Albertina – São sujeitos que são fundantes dese processo.
Fundantes no sentido de existência histórica desse contexto, e sujeitos que tem
conhecimentos, que tem sabes históricos que precisam ser também partilhados. E
um dos espaços da partilha desses processos é por meio da escolarização, é por
meio dos processos de uma academia que luta e enxerga esses sujeitos como
conhecedores, sabedores, detentores de saberes históricos, necessários a nossa
existência como um todo. Tais como a soberania alimentar, a escolarização
enquanto direito no sentido e significado pra vida dos sujeitos. A gente tem
inúmeras comunidades tradicionais, com pessoas que fazem esses processos, porém
não têm a visibilidade necessária para que esses processos tomem a devida
amplitude que devem tomar, no sentido da dimensão do Semiárido mais povoado do
mundo que é o nosso.
Caatinga – Nesse
território, vocês fizeram uma pesquisa sobre o processo de fechamento de
escolas. Queria que você contasse para a gente um pouco de como vocês enxergam
esse processo que acontece no Brasil todo de fechar escolas do campo. É de fato
necessário fazer esse fechamento ou tem outras vias?

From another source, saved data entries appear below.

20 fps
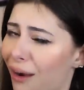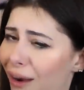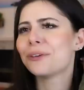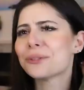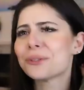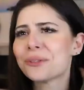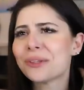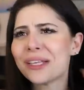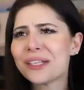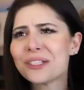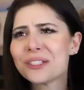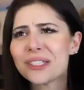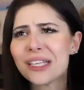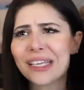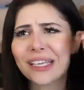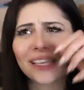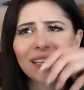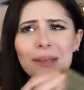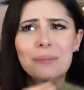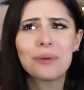Also, they just
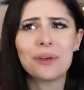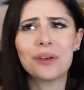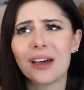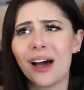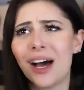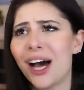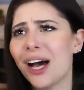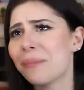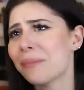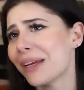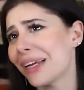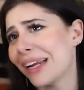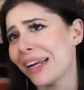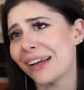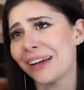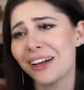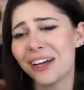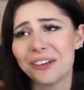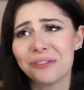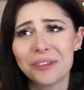like keep coming
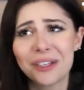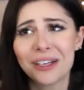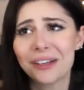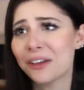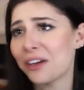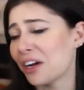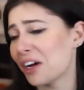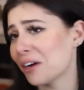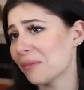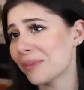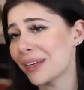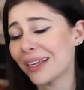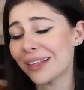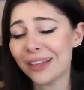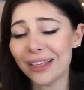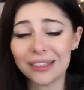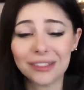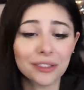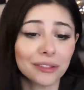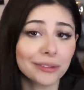and coming and coming,
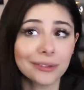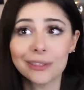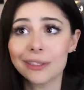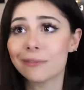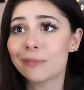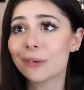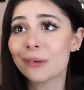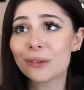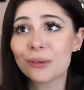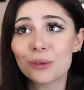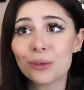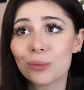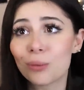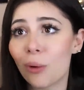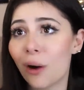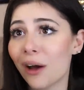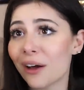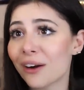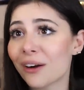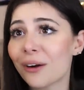like delivered through
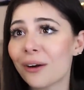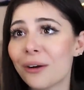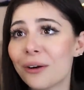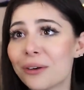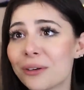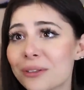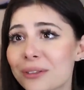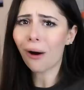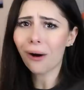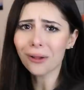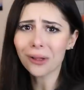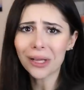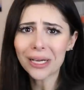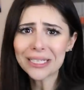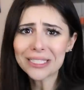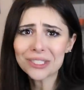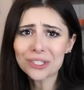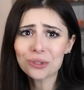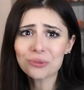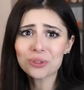water hose. All
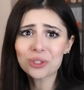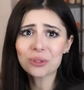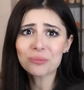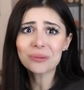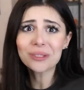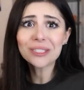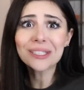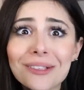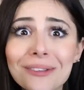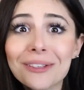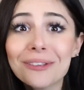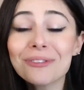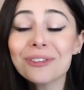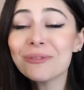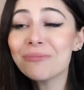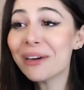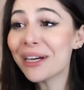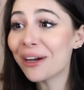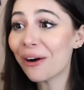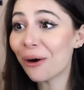ice cubes should be
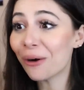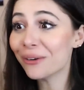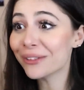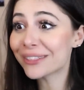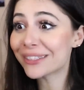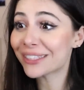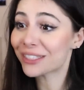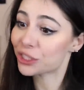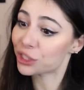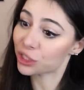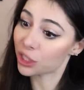delivered by hoses.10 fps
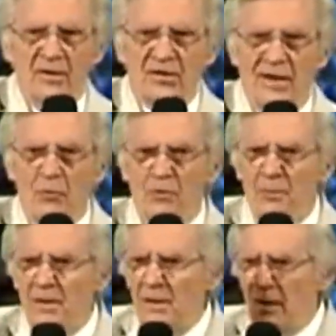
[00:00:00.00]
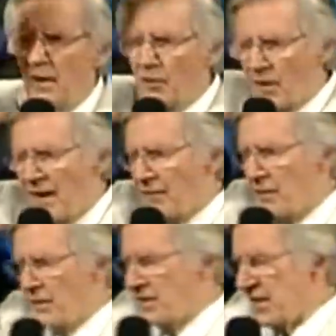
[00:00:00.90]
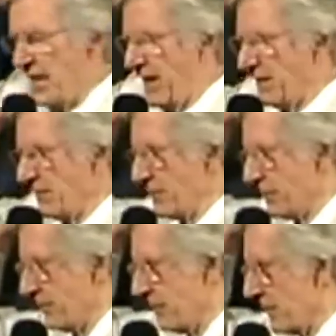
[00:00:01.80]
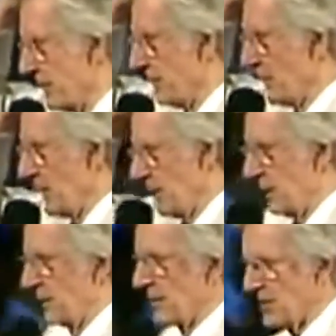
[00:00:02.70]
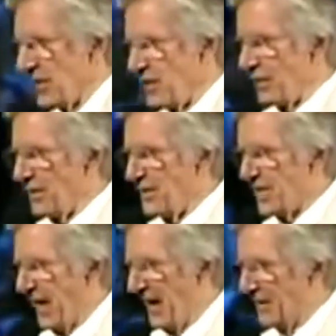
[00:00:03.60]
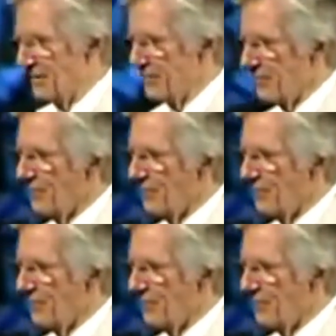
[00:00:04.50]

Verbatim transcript: Say it with me. A crown on his head and a sickle in his hand.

Albertina – Tem várias outras vias. Primeiro a gente
entende que fechar escola é crime! Existe uma bandeira de luta, como iniciativa
dos movimentos sociais, principalmente o MST [Movimento dos Trabalhadores Sem
Terra]. E fechar escola é um crime porque fere o direito a ter acesso a uma
educação escolarizada com toda a carga de conhecimento histórico do contexto
que o sujeito está inserido. Na hora que você fecha, você tira essa
possibilidade, você nega que o sujeito tem acesso a conhecimentos universais,
conhecimentos que são parte do patrimônio histórico da humanidade. Com todas as
contradições que a escola tem, você tira todas as possibilidades de existência,
de construção de conhecimento desses sujeitos nesse contexto. E a nossa luta é
pelo direito a ter acesso à educação, só que não é qualquer educação. E a
educação que a gente defende é aquela que bebe nos princípios da educação para
a convivência com o Semiárido, nos princípios da educação popular, nos
princípios da educação do campo. É a educação que bebe nos princípios do
acúmulo da sociedade civil organizada e que tem demonstrado por várias vias,
por vários caminhos, como a gente pode protagonizar esses processos. Então, a
gente defende essa educação também dentro da escola. A gente fala educação num
sentido amplo, educação dentro e fora da escola. Entender esse processo de
fechamento por meio de uma pesquisa foi uma iniciativa da Rede de Educação do
Campo da Borborema. A rede é constituída por pessoas e instituições do
Território Agroecológico da Borborema, que é mobilizado pelo Polo Sindical da
Borborema, que é uma organização de sindicatos locais que tem todo um processo
e ações educativas nesse contexto. A rede se constitui de sujeitos,
universidades, assessores técnicos da AS-PTA, do Polo, da UFPB campus Bananeiras,
representantes de secretarias de educação. E a rede se articula desde
2006/2007, como iniciativa reconhecimento das práticas em educação do
campo no nosso território, e de reconhecimento da necessidade de valorização
dessas práticas. E um dos encaminhamentos nosso foi, primeiro mapear essas
realidades em termos de educação do campo. Depois, com a chegada mais ou menos
em 2009/2010, quando ficou mais forte o processo de fechamento, a gente viu
como uma necessidade fundamental de entender isso, e aí foi quando veio a
história de fazer uma pesquisa, feita a várias mãos de entendimento de como
está esse processo. Só que pensamos a pesquisa não para quantificar, mas para
entender o impacto desses processos na vida dos camponeses. É daí que vem os
relatos, que são chocantes, de pessoas que não tem mais acesso a essa escola no
seu contexto. É o seu direito negado nesse processo de reordenamento escolar.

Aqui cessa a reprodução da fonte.